Task item: Exclude pictures; retype the lines below from the line containing "[1:26.48-1:27.48]" through the end of the records, both ends kept.

Data shown:
★ ★ ★ ★ ★ ★ ★

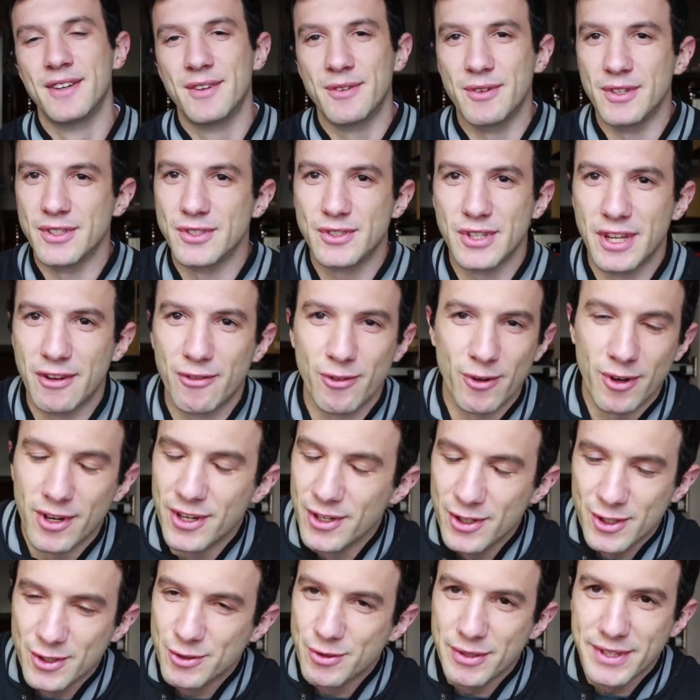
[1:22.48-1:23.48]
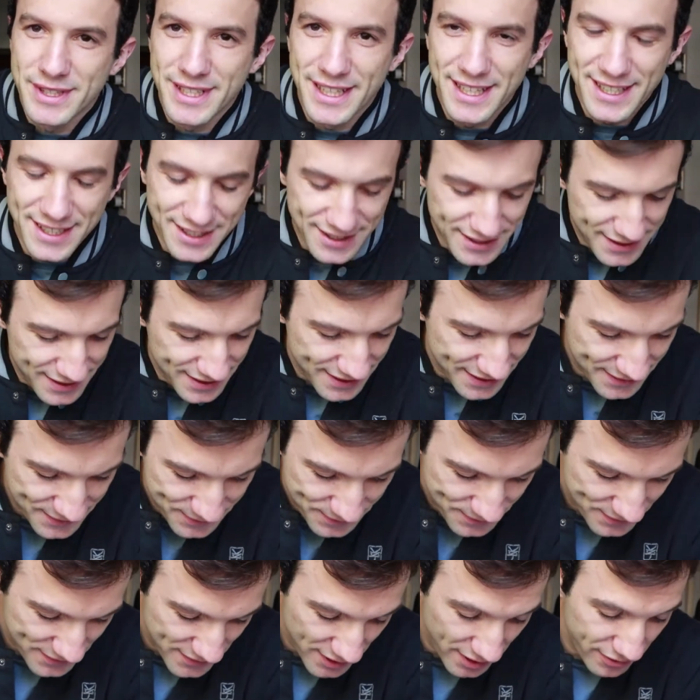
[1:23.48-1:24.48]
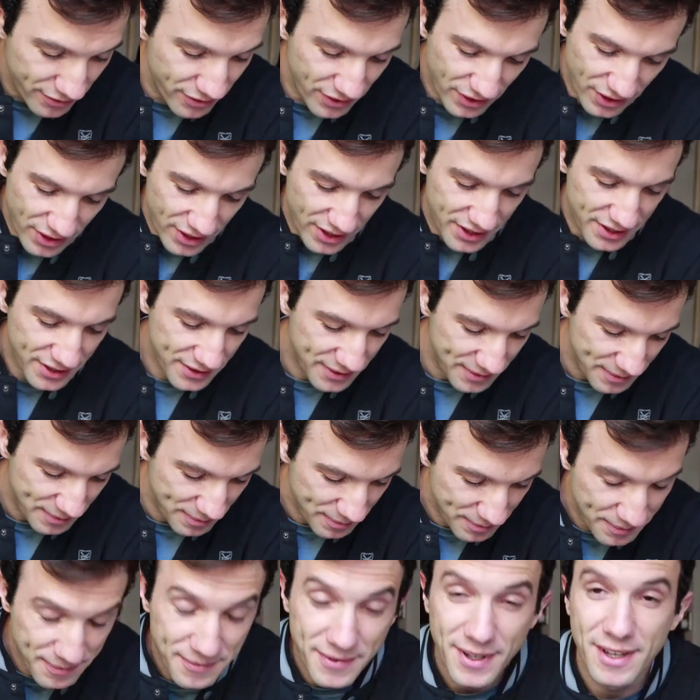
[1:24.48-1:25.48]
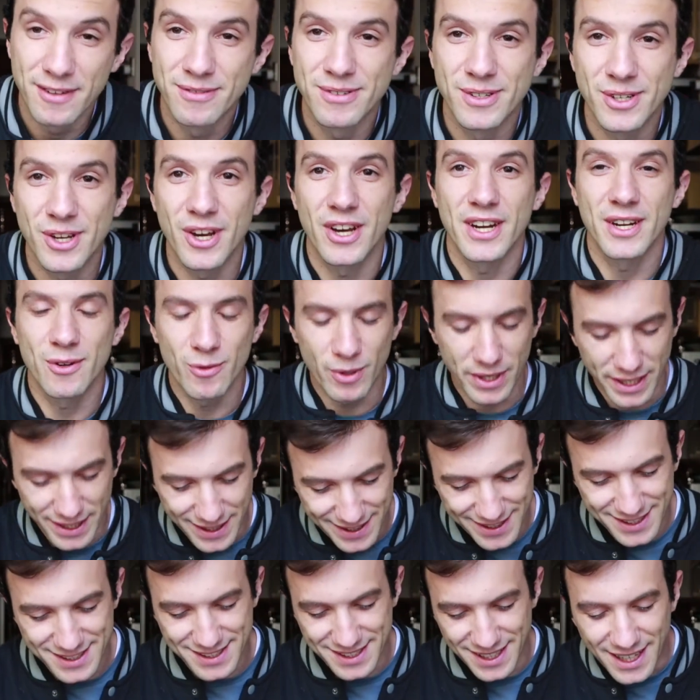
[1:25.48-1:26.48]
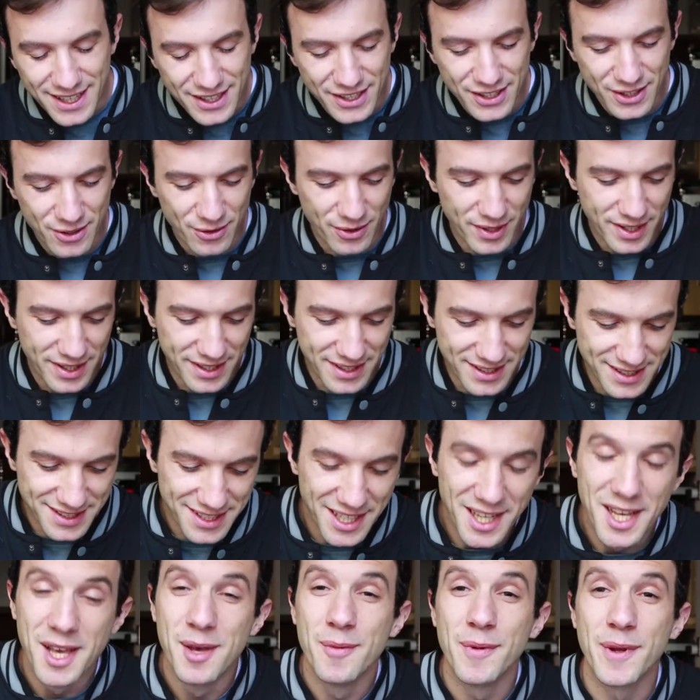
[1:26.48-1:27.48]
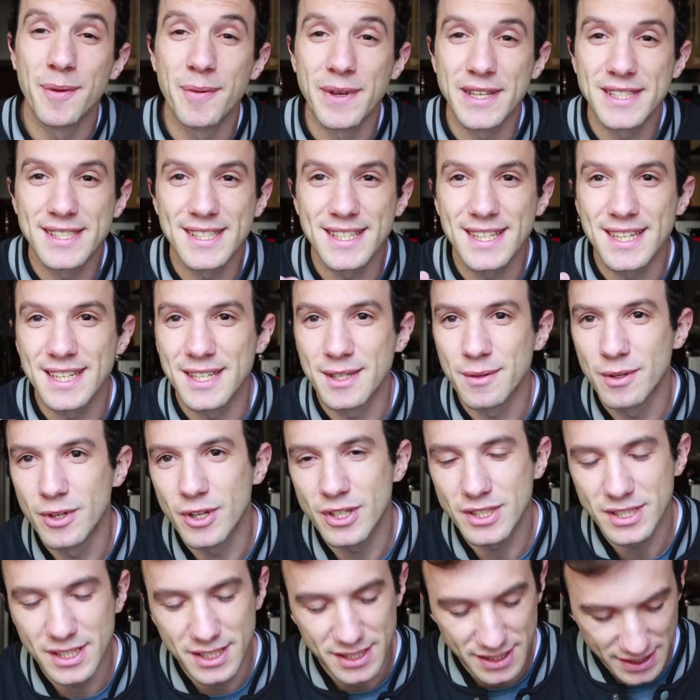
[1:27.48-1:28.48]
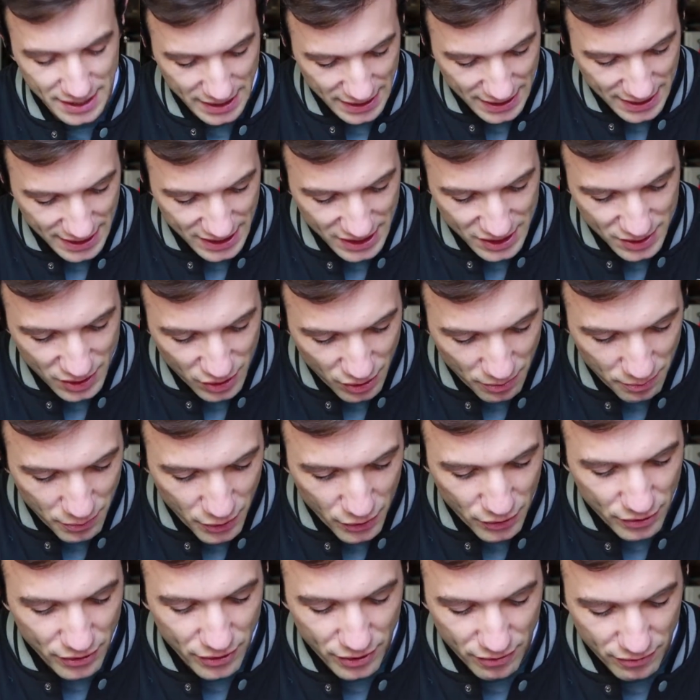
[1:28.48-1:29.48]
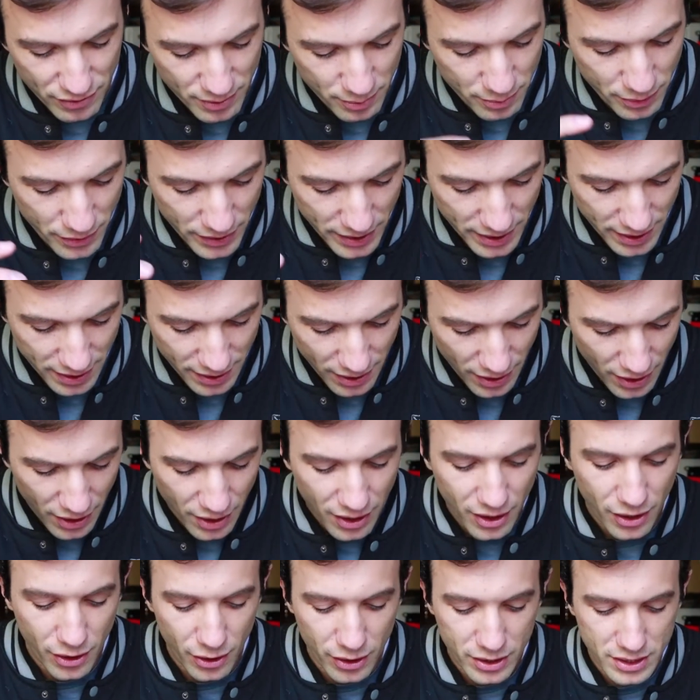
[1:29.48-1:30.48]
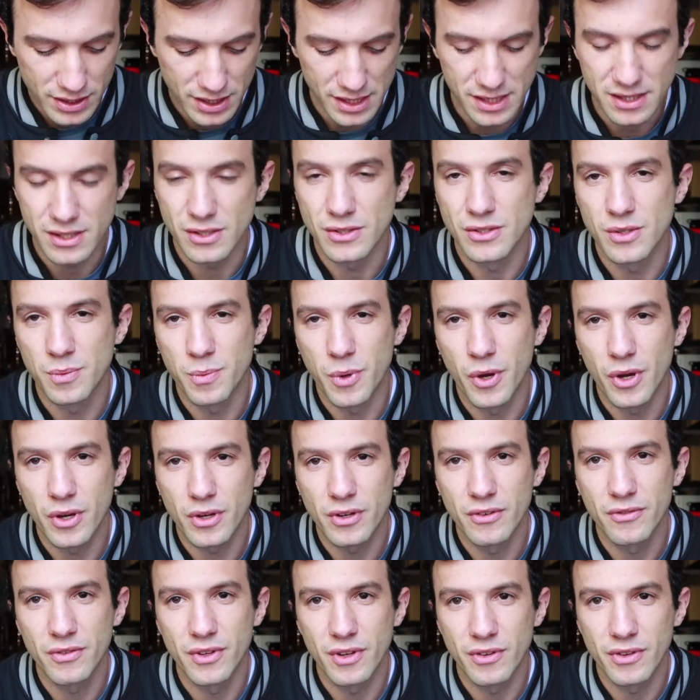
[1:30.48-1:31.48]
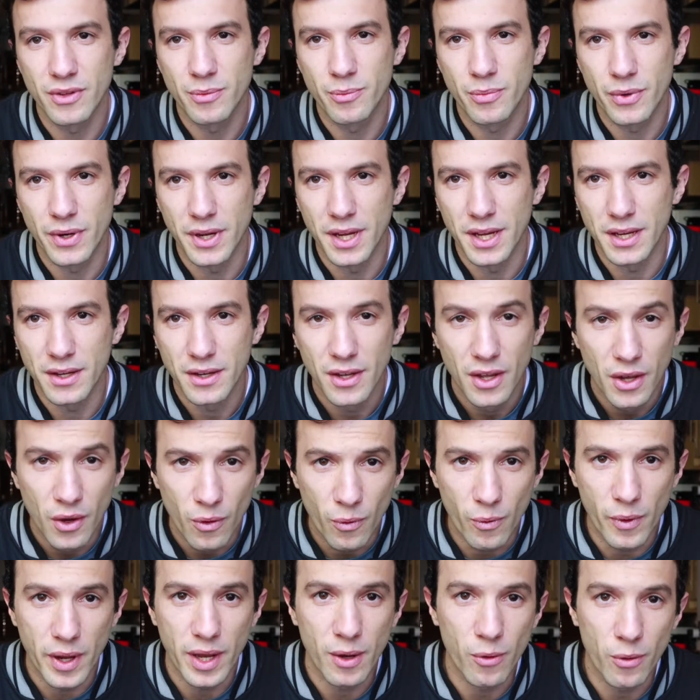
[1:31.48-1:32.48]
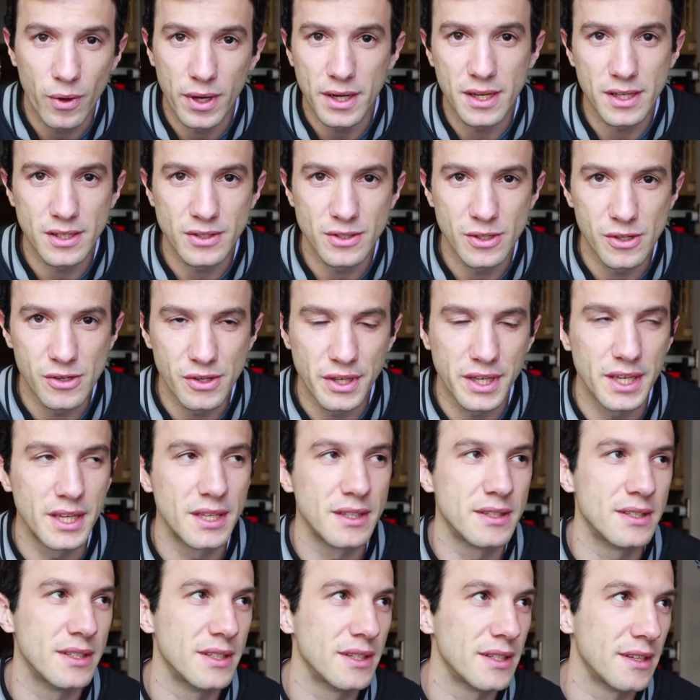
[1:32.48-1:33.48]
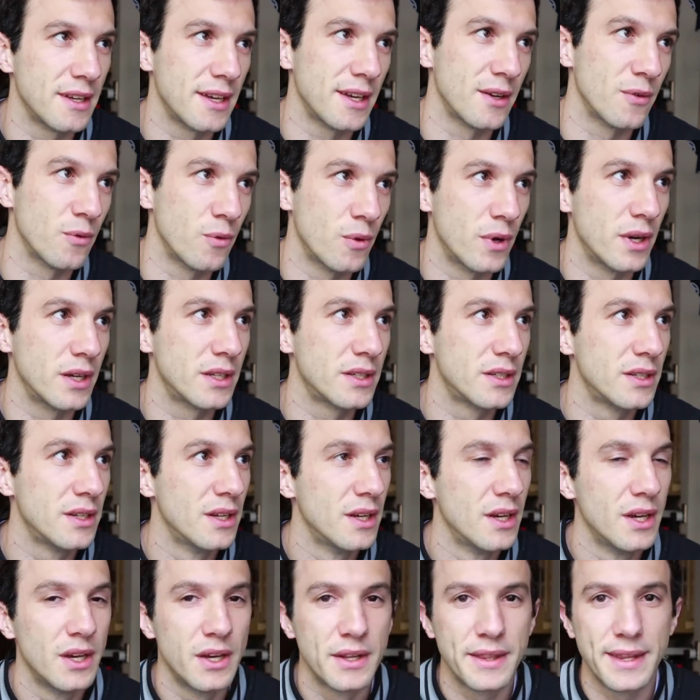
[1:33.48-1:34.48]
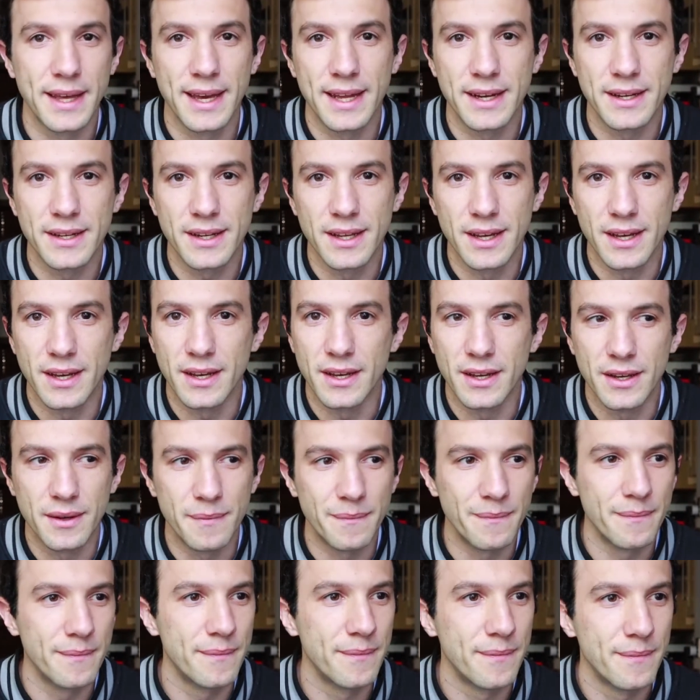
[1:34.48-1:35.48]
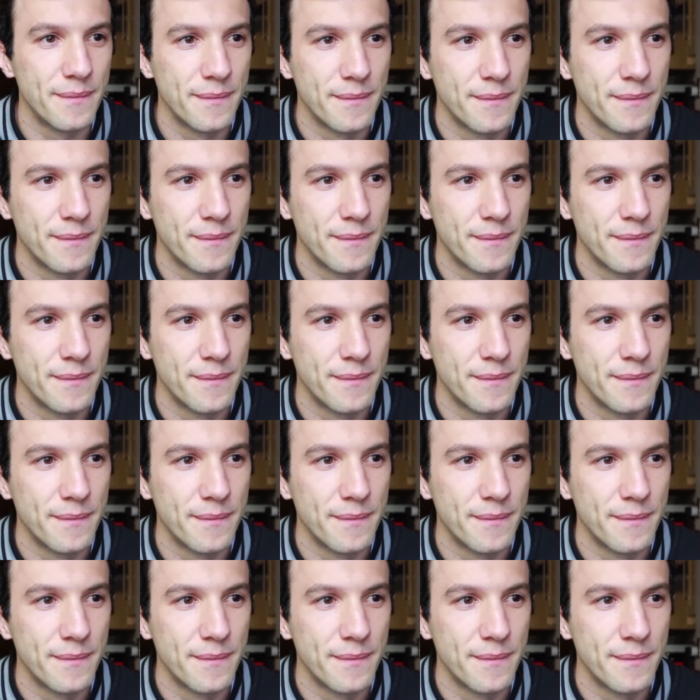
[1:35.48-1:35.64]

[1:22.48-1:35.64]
which everyone knows what that is. I forgot. I've forgotten what it is, I don't know what it is. But basically looks at each component of the brain, looks at the topography of the brain, where what is located and what that um,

★ ★ ★ ★ ★ ★ ★

Solution to the problem:
[1:26.48-1:27.48]
[1:27.48-1:28.48]
[1:28.48-1:29.48]
[1:29.48-1:30.48]
[1:30.48-1:31.48]
[1:31.48-1:32.48]
[1:32.48-1:33.48]
[1:33.48-1:34.48]
[1:34.48-1:35.48]
[1:35.48-1:35.64]

[1:22.48-1:35.64]
which everyone knows what that is. I forgot. I've forgotten what it is, I don't know what it is. But basically looks at each component of the brain, looks at the topography of the brain, where what is located and what that um,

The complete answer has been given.